Watch what he does on the Ellington/Strayhorn classic C Jam Blues:

Lennie Tristano and Art Tatum were born blind and learned music at various schools for the blind, where they learned to read Braille. Tristano started a whole school of improvisation, embraced by saxophonists Warne Marsh and Lee Konitz, as well as pianist as diverse as Keith Jarrett, Bill Evans, Steve Kuhn, and countless others.

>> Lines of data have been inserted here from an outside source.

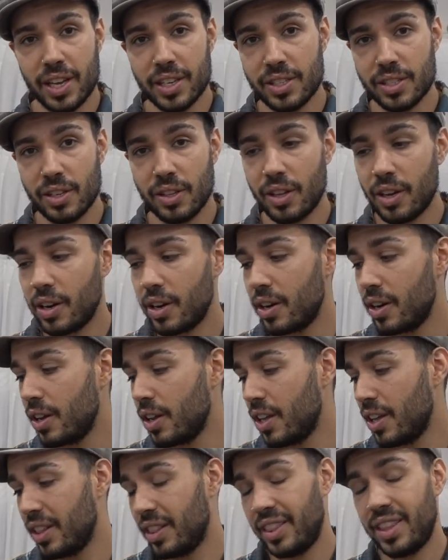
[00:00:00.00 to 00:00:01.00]
a
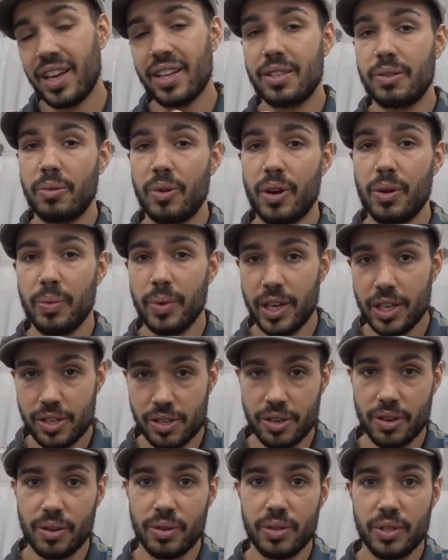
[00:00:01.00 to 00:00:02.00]
DSLR. That's why
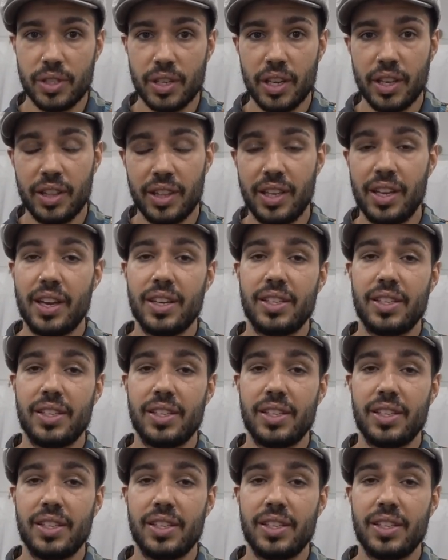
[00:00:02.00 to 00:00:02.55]
we choseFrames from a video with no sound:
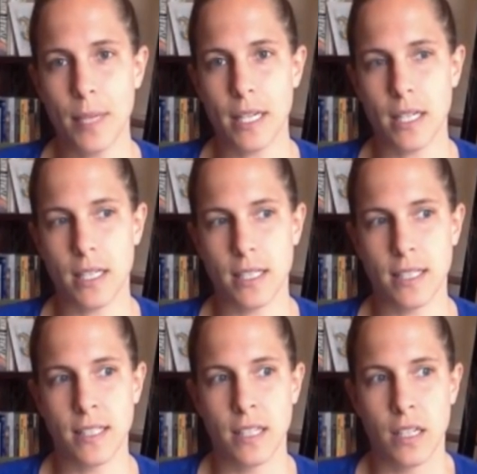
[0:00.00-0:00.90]
because
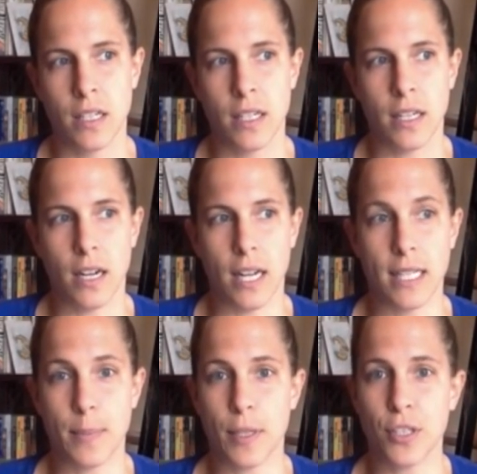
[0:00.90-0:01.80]

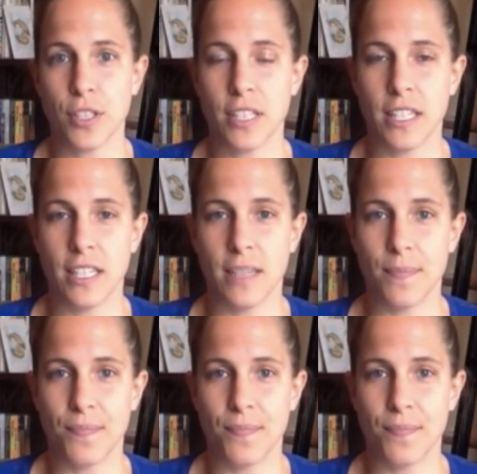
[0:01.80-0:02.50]
especially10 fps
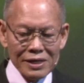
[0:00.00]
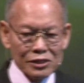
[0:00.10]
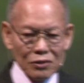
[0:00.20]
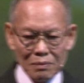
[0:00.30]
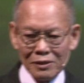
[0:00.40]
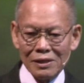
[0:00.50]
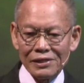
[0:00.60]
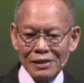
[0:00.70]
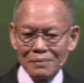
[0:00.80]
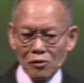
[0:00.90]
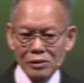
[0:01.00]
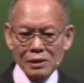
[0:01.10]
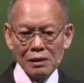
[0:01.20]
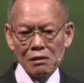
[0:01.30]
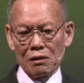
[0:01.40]
he's talking about the
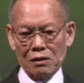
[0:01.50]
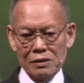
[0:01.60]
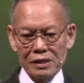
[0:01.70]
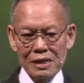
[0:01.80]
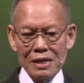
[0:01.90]
ceremonial law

Here’s Lennie playing the song “Tangerine” in Copenhagen, 1965:

Art Tatum, like Nina Simone, wanted to become a classical pianist, but there was an atmosphere of racism in the classical establishment back in the 1940s. His versions of Dvorak’s Elegie and other classical repertoire were legendary.

While in Los Angeles and playing on Central Avenue, he’d sometimes astonish jazz patrons by playing and improvising on a classical work. The great Joe Zawinul who founded the visionary group Weather Report and who was the only musician who ever turned down an invitation by Miles Davis to join his band, was a classically-trained pianist, once told me Tatum was the greatest pianist in the world, putting him next to Horowitz and Rubinstein.